Discussion in 'Beginners Beer Brewing Forum' started by tremorfan, Oct 4, 2011.

 

  1. #41
    william_shakes_beer

    Well-Known Member

    Posted Oct 5, 2011
    This is a perfect excuse to purchase a blowtorch. Something every beer brewer should never be without. To the OP: note the linked process ended up kegging the beer to carb. My sense is you were looking for a display with "colored water and beer bubbling away.." perhaps you brew your conventional process and bottle/keg to carb, then carve a serving vessel the morning of the event and fill it to dispense.
     
  2. #42
    motleybrews

    Well-Known Member  

    Posted Oct 5, 2011
    or, if you can't figure out a way make fermentation work in the pumpkin, which as is evidenced in the link, can happen, and you are wanting to serve out of the pumpkin, you could do this:

    carve pumpkin, remove innards. put some sort of cup in the middle that has a bunch of those little LED lights in it. then put water around the cup, and dry ice. somehow attach a picnic tap (maybe like a "tongue" coming out of the mouth...pushing down on the tongue pushes down the spigot). that would be neat for halloween, and wouldn't ruin perfectly good beer if something were to go wrong.
     
  3. #43
    BeerChef17

    Well-Known Member

    Posted Oct 5, 2011
    +1 to whyyy???? I think you will have a lot of sanitation risks going this route - and mind you this is only for your primary...so its not like many people will see it. Any flavor you extract this way I think would be minimum since the pumpkin isnt cooked. Honestly I'd take your old jack-o-lantern (or fresh pumpkin), roast it, and add it to your mash/boil/primary to get the flavor. I did my own variation of this recipe that is going well so far - my only recommendation is to transfer the pumpkin to the primary with your wort.

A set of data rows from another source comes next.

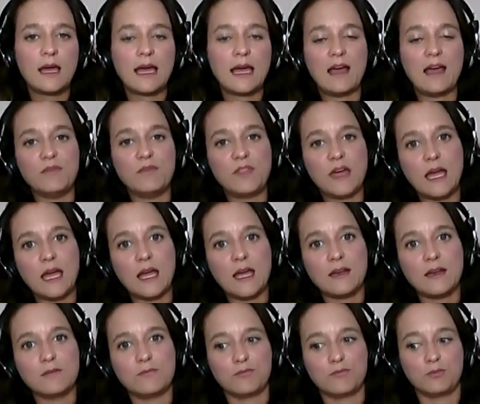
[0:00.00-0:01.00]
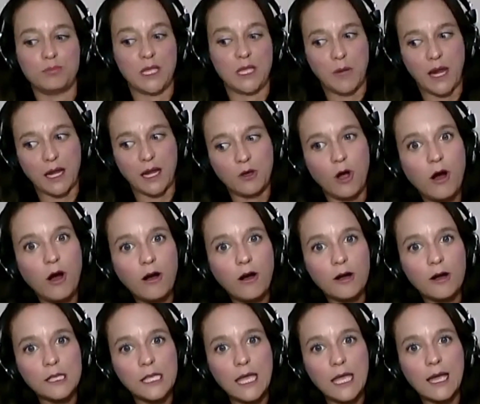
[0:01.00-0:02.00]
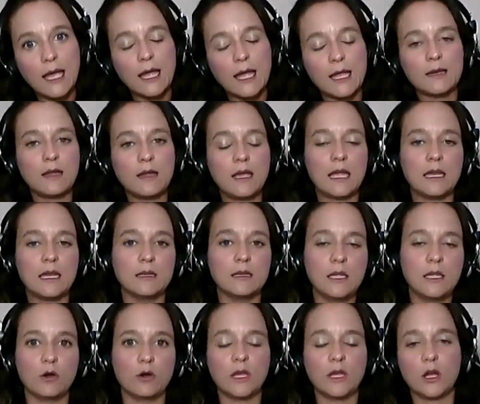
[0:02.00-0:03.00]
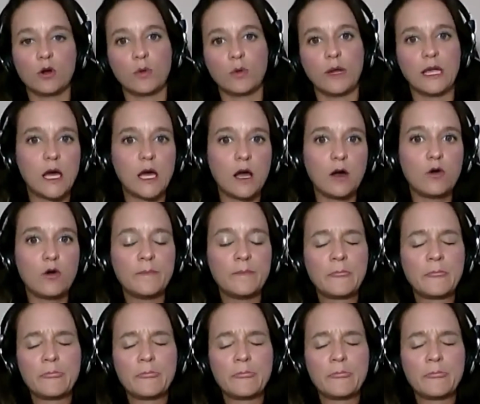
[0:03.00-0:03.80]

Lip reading: And then in my car again, and, you know, here we go.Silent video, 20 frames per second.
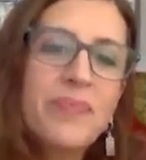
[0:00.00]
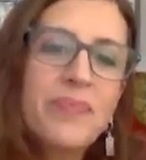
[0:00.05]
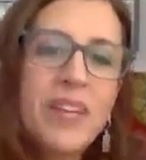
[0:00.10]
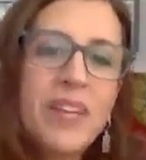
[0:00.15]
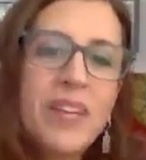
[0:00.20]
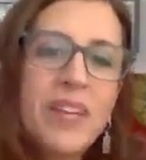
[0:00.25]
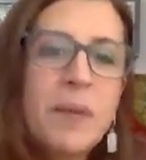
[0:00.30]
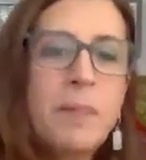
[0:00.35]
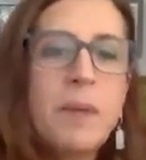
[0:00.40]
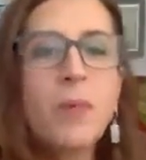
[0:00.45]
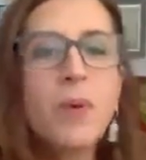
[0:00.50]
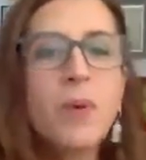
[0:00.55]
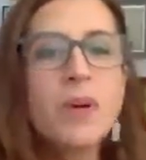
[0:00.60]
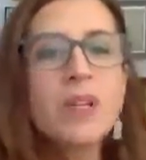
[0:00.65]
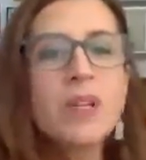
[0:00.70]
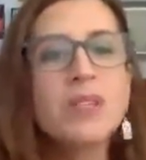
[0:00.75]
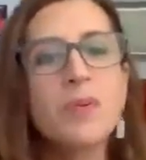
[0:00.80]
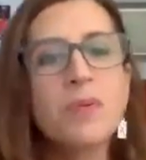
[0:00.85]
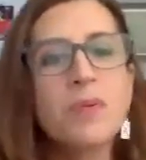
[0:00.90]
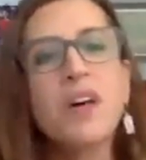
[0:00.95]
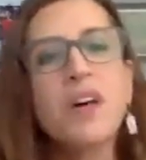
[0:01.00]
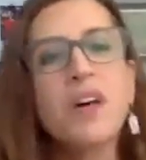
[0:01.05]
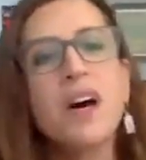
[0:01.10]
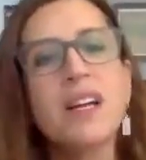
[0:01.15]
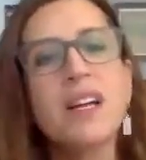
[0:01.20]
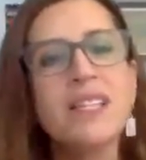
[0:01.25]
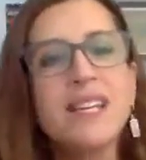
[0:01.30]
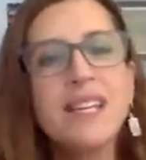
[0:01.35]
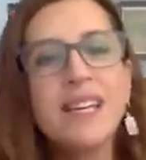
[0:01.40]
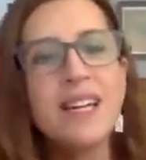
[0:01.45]
keeping one's own
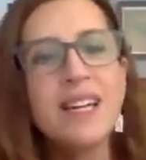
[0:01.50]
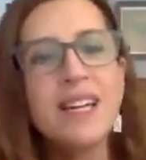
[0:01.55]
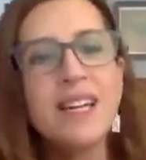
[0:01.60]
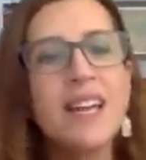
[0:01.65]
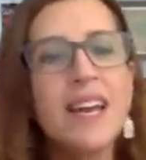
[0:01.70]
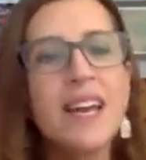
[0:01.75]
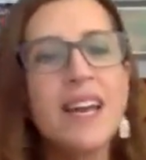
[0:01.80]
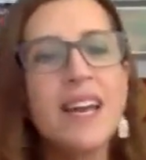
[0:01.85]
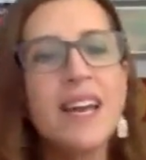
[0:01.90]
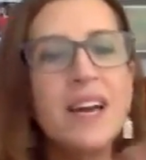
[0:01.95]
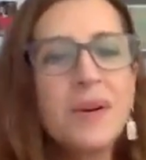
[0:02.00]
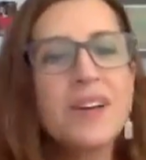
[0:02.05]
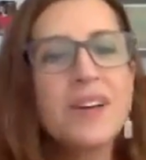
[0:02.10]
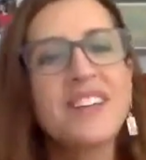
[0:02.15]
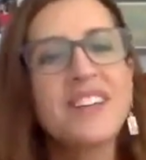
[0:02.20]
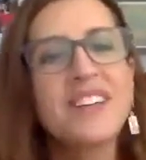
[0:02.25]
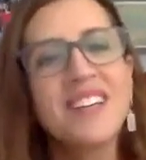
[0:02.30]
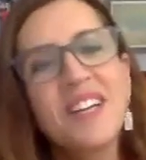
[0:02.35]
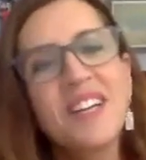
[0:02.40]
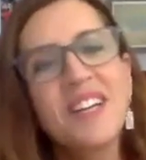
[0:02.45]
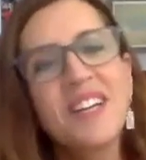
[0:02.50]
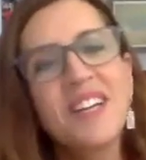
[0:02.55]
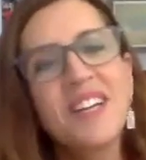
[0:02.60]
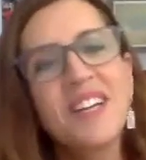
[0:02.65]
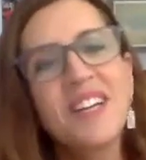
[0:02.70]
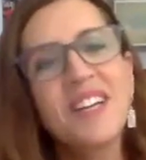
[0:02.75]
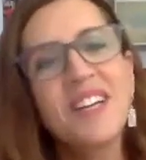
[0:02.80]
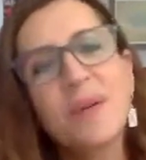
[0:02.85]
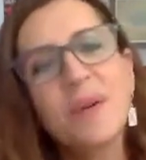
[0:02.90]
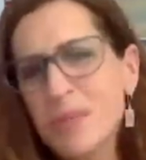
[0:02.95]
thoughts in and out, and you know, it
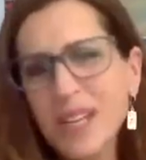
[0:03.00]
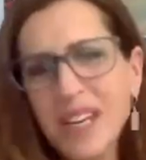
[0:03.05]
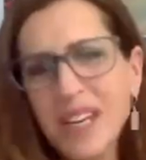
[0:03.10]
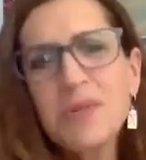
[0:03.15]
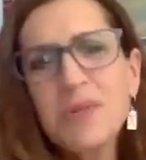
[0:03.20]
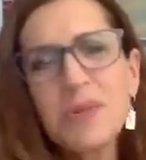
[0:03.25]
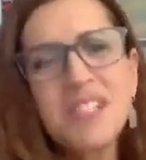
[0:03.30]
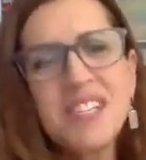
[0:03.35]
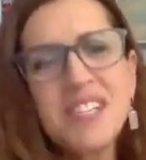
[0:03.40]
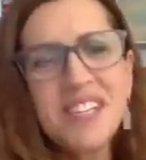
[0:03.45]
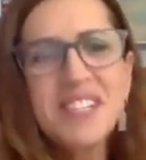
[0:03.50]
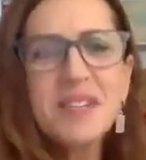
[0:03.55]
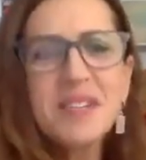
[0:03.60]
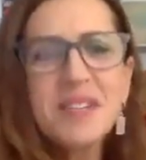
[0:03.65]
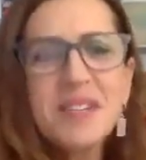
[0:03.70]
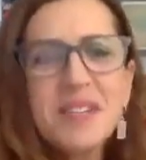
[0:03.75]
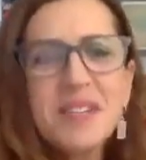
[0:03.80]
was really interesting.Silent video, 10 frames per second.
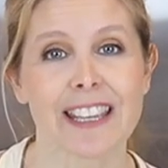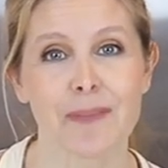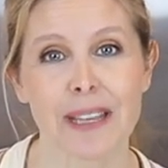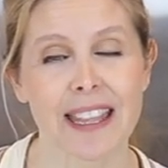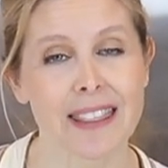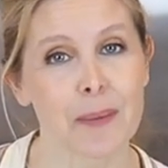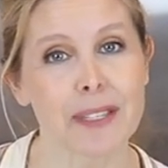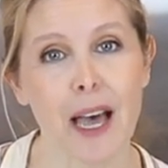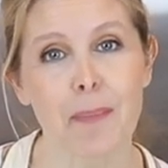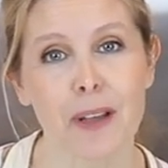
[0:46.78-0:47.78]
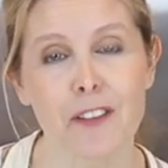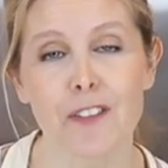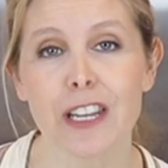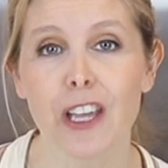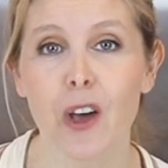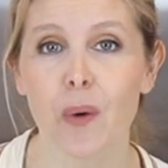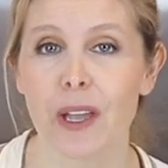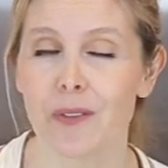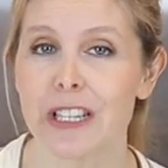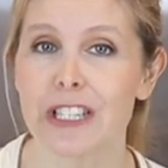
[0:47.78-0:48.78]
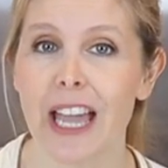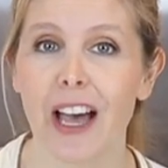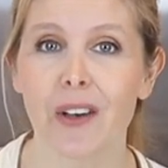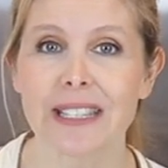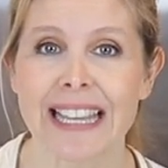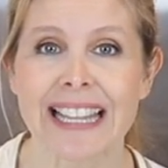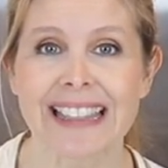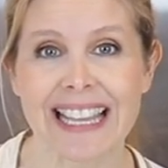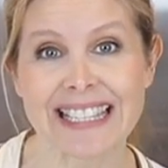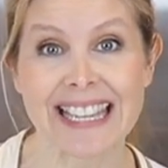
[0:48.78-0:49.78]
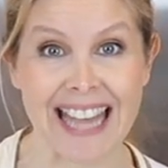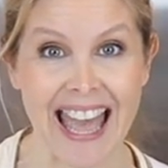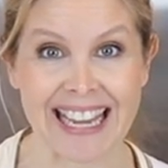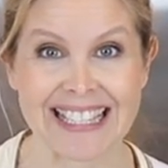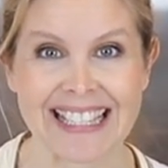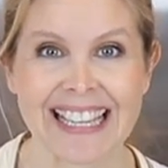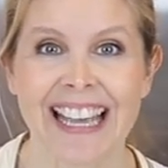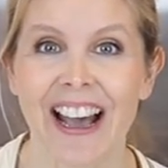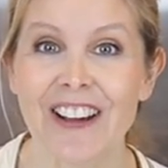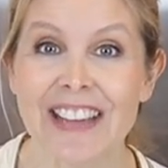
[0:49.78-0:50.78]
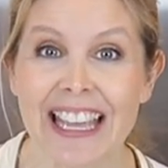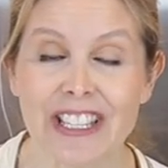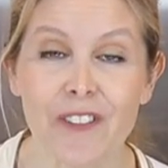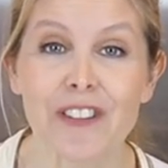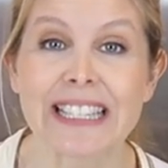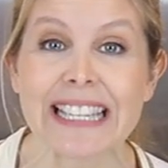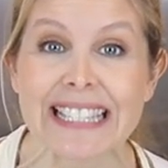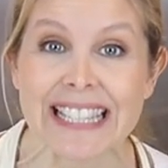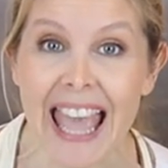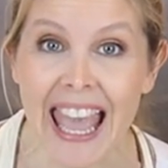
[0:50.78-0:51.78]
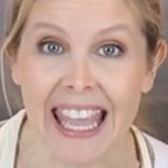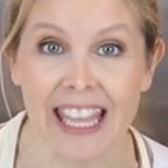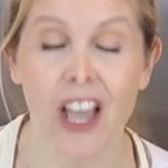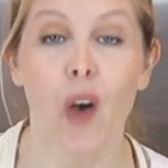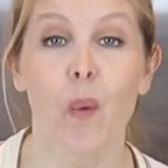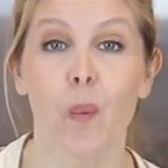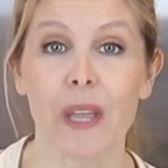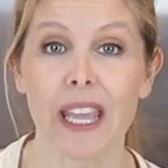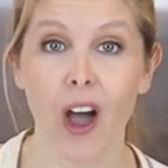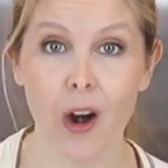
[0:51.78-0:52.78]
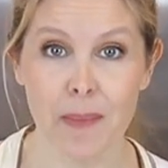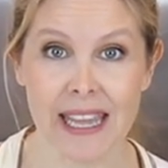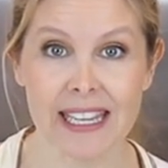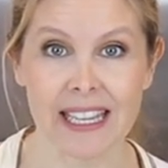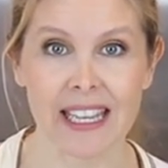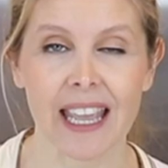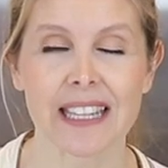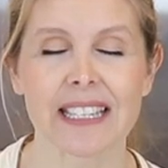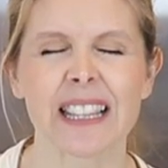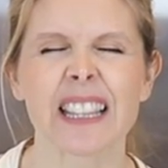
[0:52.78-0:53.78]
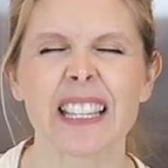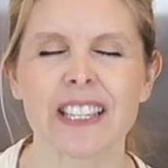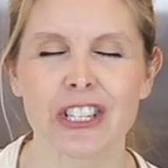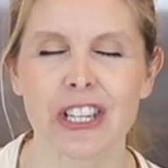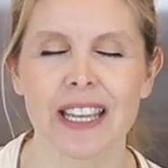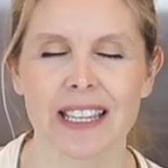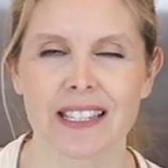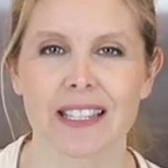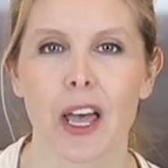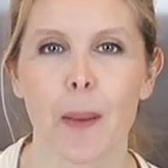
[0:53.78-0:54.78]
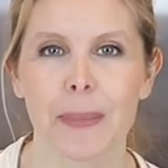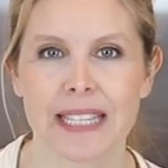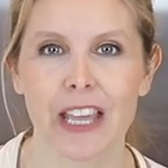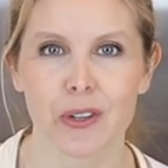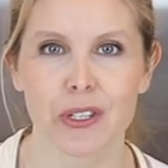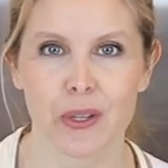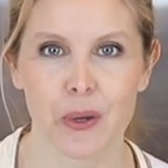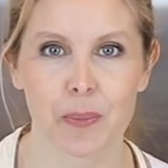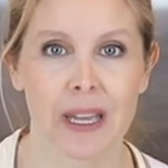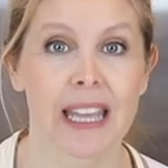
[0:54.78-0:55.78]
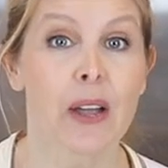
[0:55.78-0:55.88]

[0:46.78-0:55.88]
Give me a thumbs up on the video and reach out. Let's connect. Okay, so for today, we are making a delicious potato soup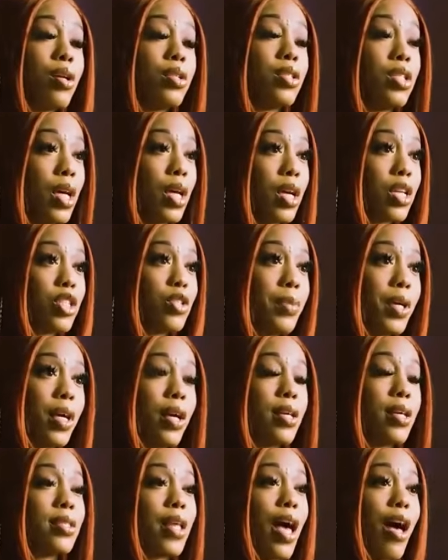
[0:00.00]
judge
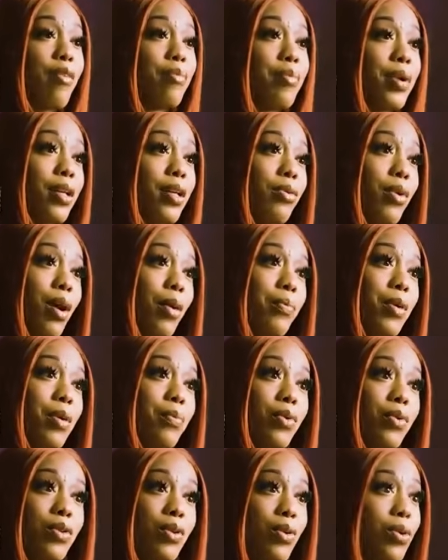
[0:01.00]
because I've been around
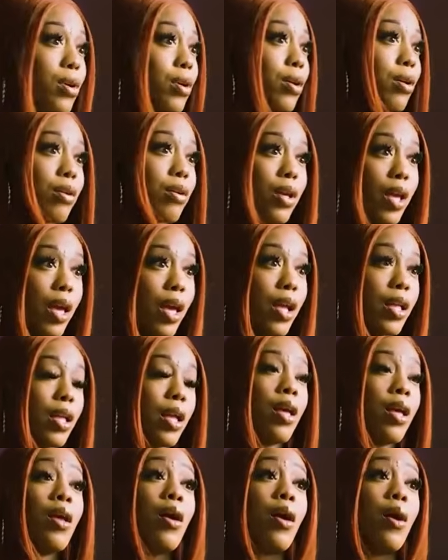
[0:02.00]
people doing cocaine.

    Sorry to be a Debbie Downer but just my $0.02
     
  4. #44
    nilo

    Supporting Member  

    Posted Oct 5, 2011
    Why not? Let people experiment!
    Most great discoveries come from weird ideas, besides, many of us are tired of brewing the same batch over and over, same everything.
    Remember, when the zombie time comes, we are going back to stone age tech and those with guns and beer will prevail, perhaps with a pumpkin or melon fermenter:tank:
     
  5. #45
    Jsmith82

    Well-Known Member

    Posted Oct 5, 2011
    Subscribing... Cool topic. Pics please if anyone decides to go for it?
     
  6. #46
    Monstar

    Well-Known Member

    Posted Oct 5, 2011
    Well said! Why? BECAUSE!
     
  7. #47
    BeerChef17

    Well-Known Member

    Posted Oct 5, 2011
    Very True...I havent brewed enough batches yet so I'm still content with staying in my box for now lol. Plus if it doesnt work I can say "told ya so";)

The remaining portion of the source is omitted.